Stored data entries

= Beginning of Section =

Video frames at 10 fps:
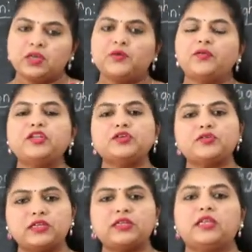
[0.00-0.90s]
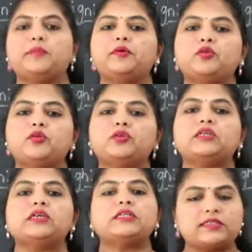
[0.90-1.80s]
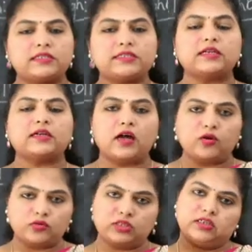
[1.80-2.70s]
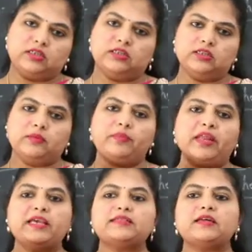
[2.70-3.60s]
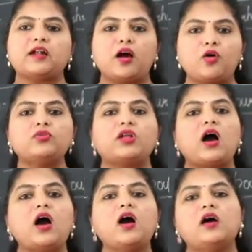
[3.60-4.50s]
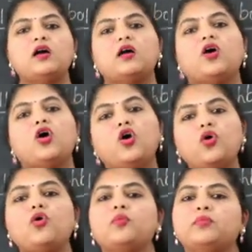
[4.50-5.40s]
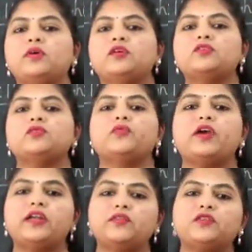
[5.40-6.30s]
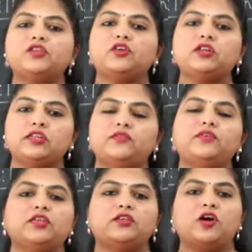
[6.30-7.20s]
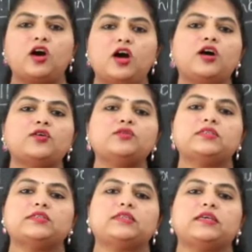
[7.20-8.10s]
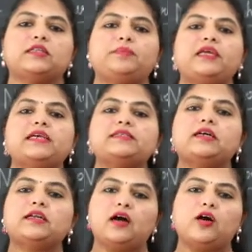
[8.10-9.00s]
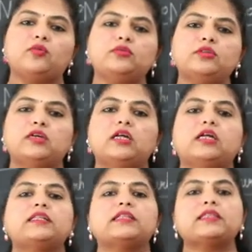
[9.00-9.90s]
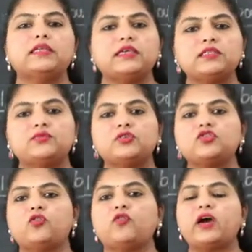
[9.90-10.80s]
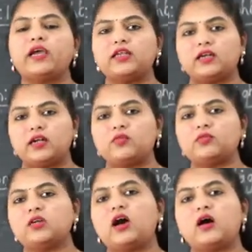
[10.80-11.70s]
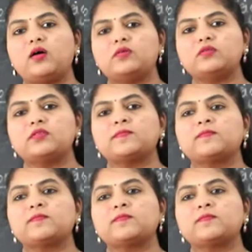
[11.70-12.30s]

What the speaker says: When you say neighborhood, it's the surrounding, the place around our home. So wherever you're living, your house is there, the place around, the things which you find around your house,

= End of Section =

### How to complete this task:
Retype the lines from the one containing "[0.90-1.80s]" down to the last line of the records, both included, exactly and nothing more. Pictures stay out.

### Written solution:
[0.90-1.80s]
[1.80-2.70s]
[2.70-3.60s]
[3.60-4.50s]
[4.50-5.40s]
[5.40-6.30s]
[6.30-7.20s]
[7.20-8.10s]
[8.10-9.00s]
[9.00-9.90s]
[9.90-10.80s]
[10.80-11.70s]
[11.70-12.30s]

What the speaker says: When you say neighborhood, it's the surrounding, the place around our home. So wherever you're living, your house is there, the place around, the things which you find around your house,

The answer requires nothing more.